[Collected data]
:::
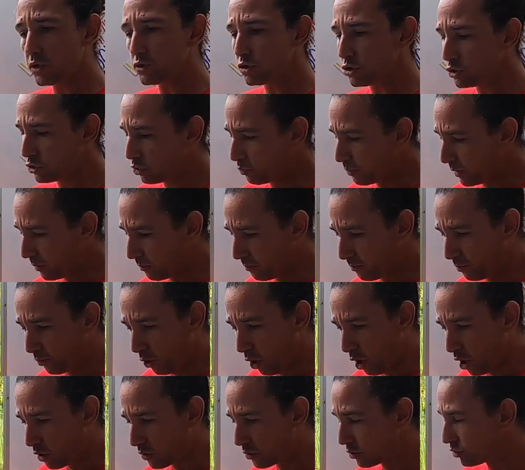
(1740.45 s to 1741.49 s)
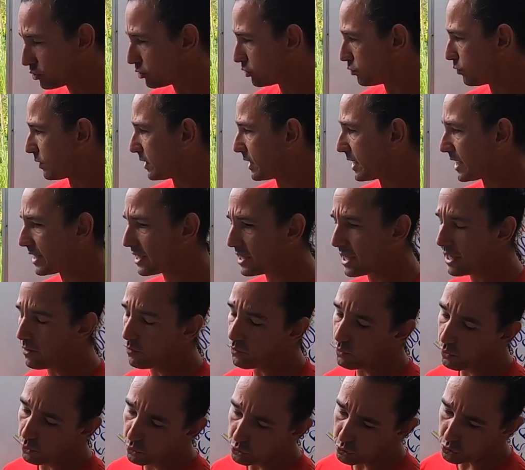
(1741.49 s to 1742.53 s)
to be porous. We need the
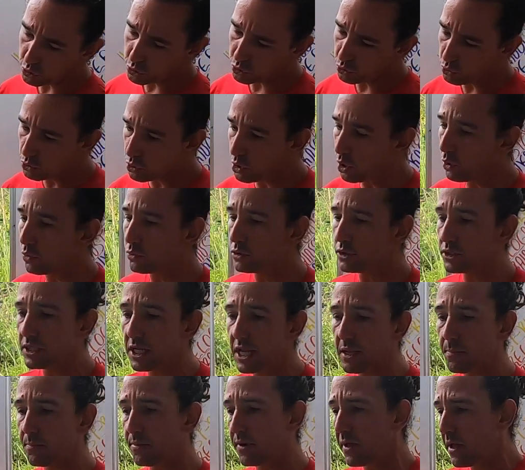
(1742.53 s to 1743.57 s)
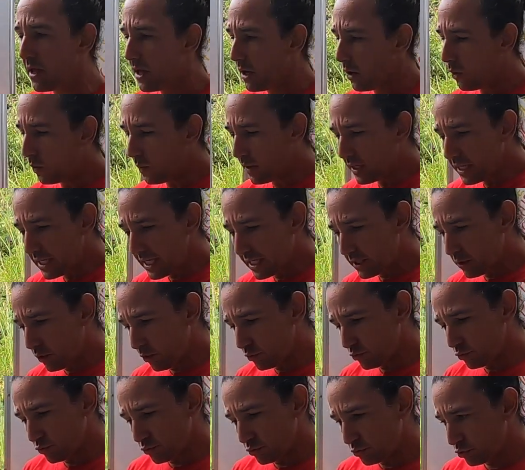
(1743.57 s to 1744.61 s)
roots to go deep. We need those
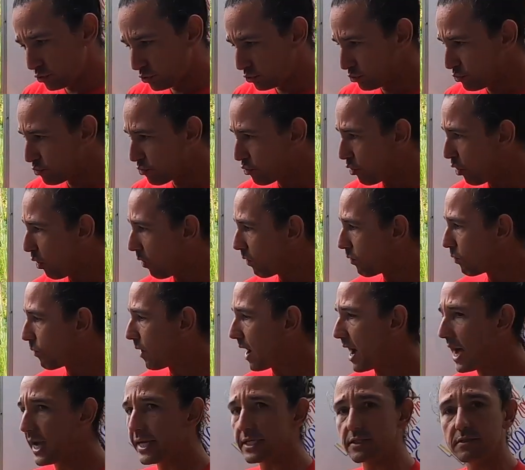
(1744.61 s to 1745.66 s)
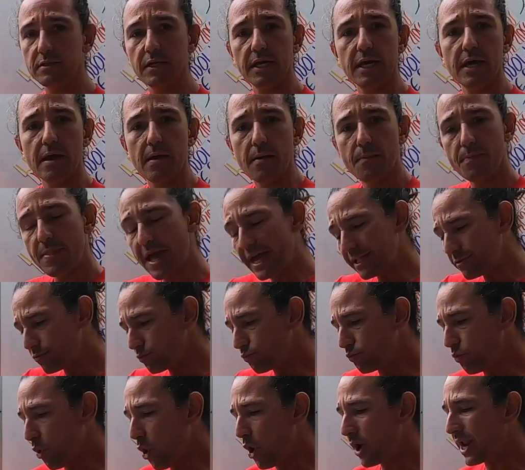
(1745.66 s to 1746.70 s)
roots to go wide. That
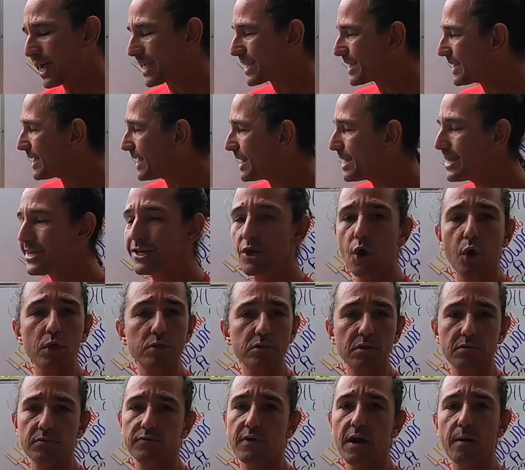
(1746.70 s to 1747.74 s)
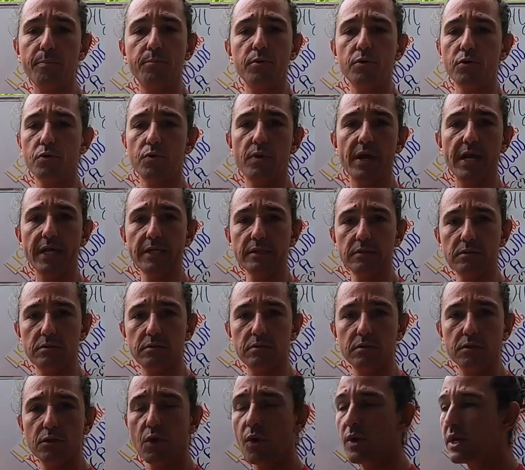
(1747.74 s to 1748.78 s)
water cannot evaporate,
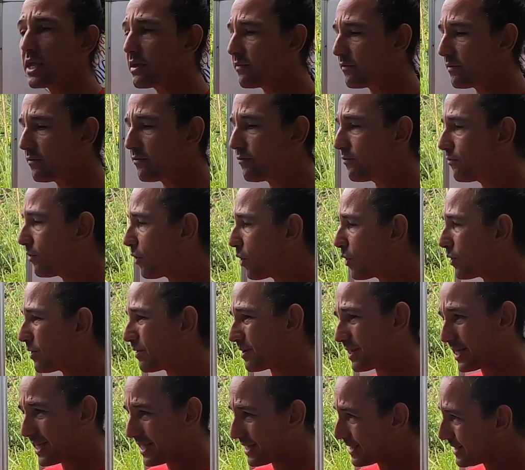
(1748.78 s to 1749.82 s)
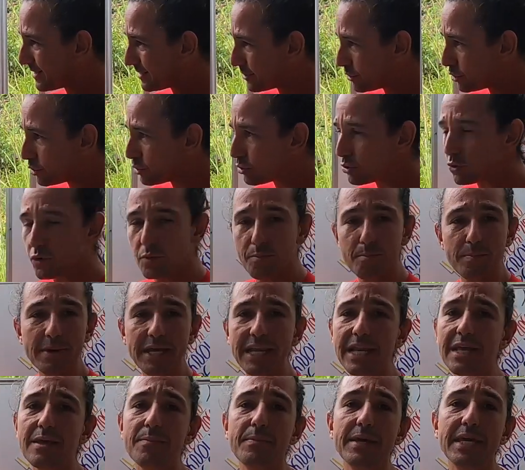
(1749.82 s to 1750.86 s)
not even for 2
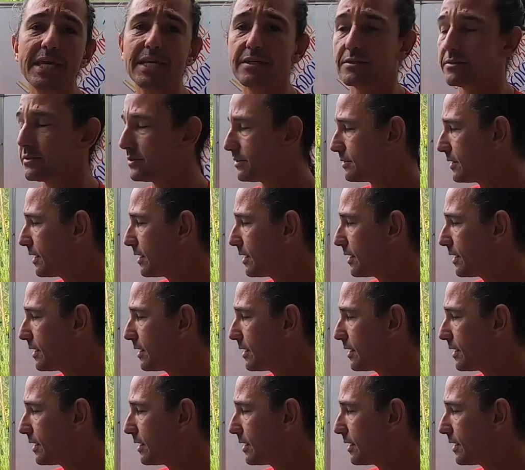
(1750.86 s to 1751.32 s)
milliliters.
:::
- _Your goal_: An exact copy of the entries above is needed, with the pictures removed.

- _Response to the task_:
(1740.45 s to 1741.49 s)
(1741.49 s to 1742.53 s)
to be porous. We need the
(1742.53 s to 1743.57 s)
(1743.57 s to 1744.61 s)
roots to go deep. We need those
(1744.61 s to 1745.66 s)
(1745.66 s to 1746.70 s)
roots to go wide. That
(1746.70 s to 1747.74 s)
(1747.74 s to 1748.78 s)
water cannot evaporate,
(1748.78 s to 1749.82 s)
(1749.82 s to 1750.86 s)
not even for 2
(1750.86 s to 1751.32 s)
milliliters.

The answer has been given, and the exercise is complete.